>>>>
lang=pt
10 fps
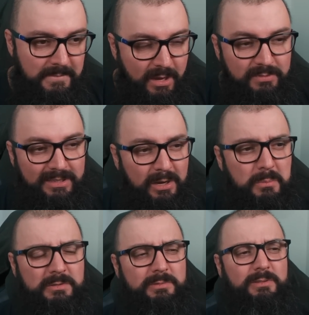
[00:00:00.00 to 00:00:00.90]
Eu vi até
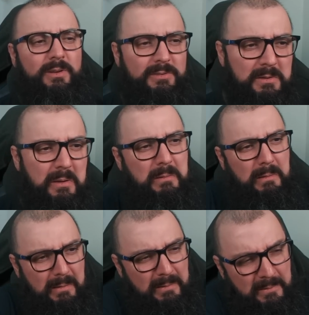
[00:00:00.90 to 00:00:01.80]
como as pessoas falam assim:
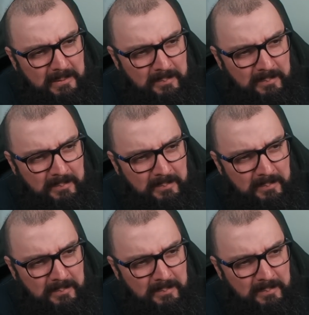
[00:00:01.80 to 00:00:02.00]
ah,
<<<<
> Exercise: Retype the data above exactly; pictures are not part of the copy.

> Answer to this exercise:
lang=pt
10 fps
[00:00:00.00 to 00:00:00.90]
Eu vi até
[00:00:00.90 to 00:00:01.80]
como as pessoas falam assim:
[00:00:01.80 to 00:00:02.00]
ah,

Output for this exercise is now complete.